Sharko considéra le cliché. Napoléon Chimaux ne regardait pas le photographe. Il était au bord d’un cours d’eau, grimé et vêtu de vêtements kaki comme ceux des militaires. Malgré sa soixantaine d’années, ses cheveux étaient d’un brun intense, son visage paraissait fin et poli comme l’acier. Sharko ne sut exprimer exactement ce qui le mettait mal à l’aise dans ce cliché. Chimaux, qui avait aujourd’hui soixante-neuf ans, en paraissait dix de moins. Il avait quelque chose de noir dans le regard, que le commissaire ne parvenait à définir.
Lenoir parlait avec une certaine forme de compassion, de respect dans la voix.
— … Arthur Chimaux, le père, connaissait bien l’Amazonie. Il était l’un des principaux acteurs du jeu politique dans le nord du Brésil et avait de nombreux soutiens, comme les exploitants de mines d’or et les principaux adversaires des droits indigènes. Il mourut dramatiquement en 1963 au Venezuela, un an avant la découverte des Ururu par son fils. Il lui a légué énormément d’argent.

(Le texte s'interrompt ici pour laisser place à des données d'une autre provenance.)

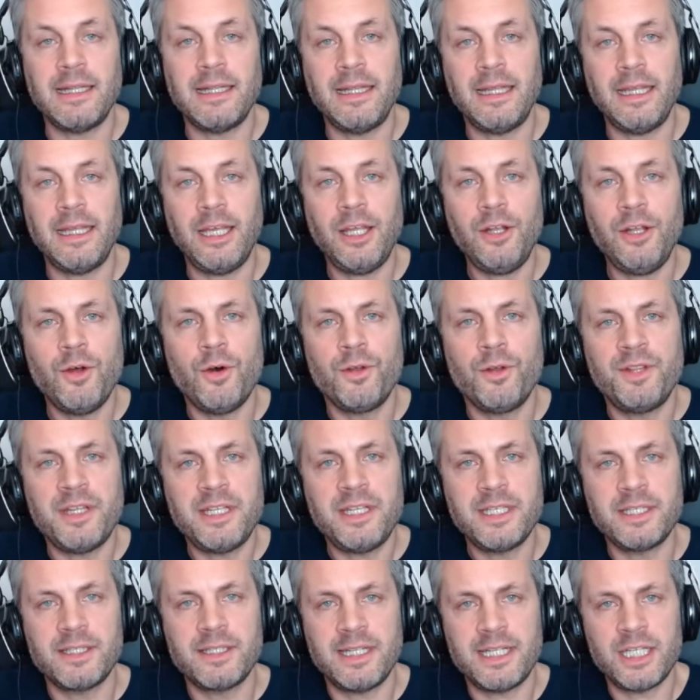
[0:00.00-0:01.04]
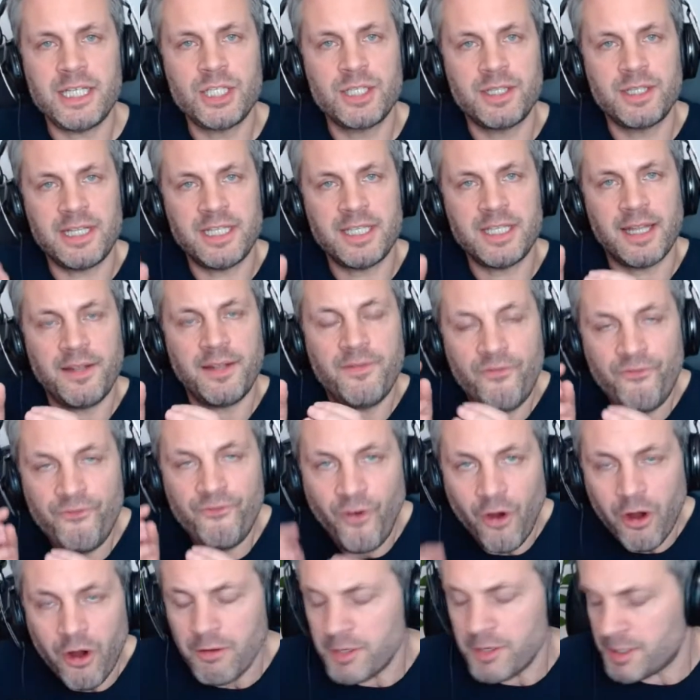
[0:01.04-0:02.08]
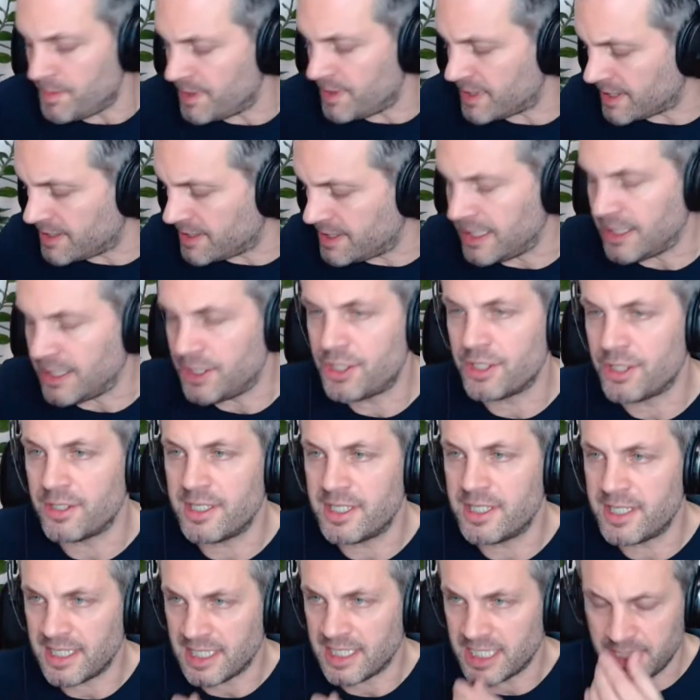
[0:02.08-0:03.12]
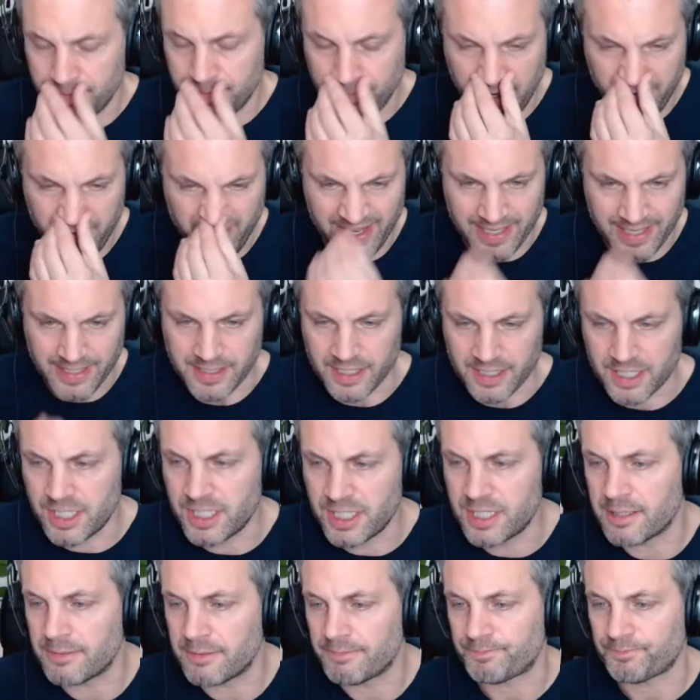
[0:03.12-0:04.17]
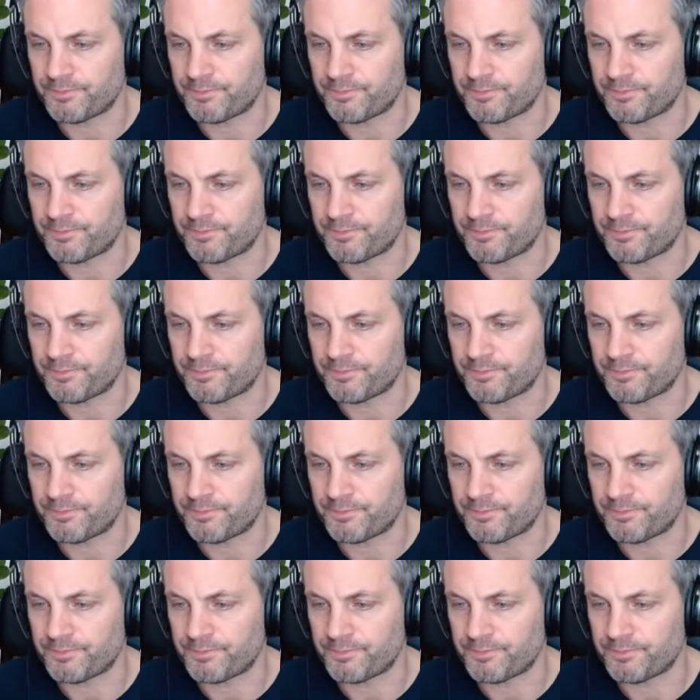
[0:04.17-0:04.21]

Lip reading: you know, this informed me as a teacher, this experience.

Lenoir s’empara du livre et le montra au commissaire, qui le prit entre ses mains.
— Comment j’ai découvert les Ururu, le peuple féroce … ça a été le seul ouvrage que Napoléon Chimaux écrivit sur les Ururu, dans les années 1964 et 1965. Il y parle de son incroyable expédition, de toutes les fois où il a failli mourir, de l’horreur de sa première rencontre avec ceux qu’il qualifie comme « le dernier groupe vivant issu de l’âge de pierre ». Il fait clairement passer ce peuple pour une relique vivante de la culture préhistorique, un peuple d’une violence inouïe. Il raconte, je le cite : « J’ai en face de moi un tableau incroyable de ce à quoi pouvait ressembler la vie pendant une bonne partie de la préhistoire. »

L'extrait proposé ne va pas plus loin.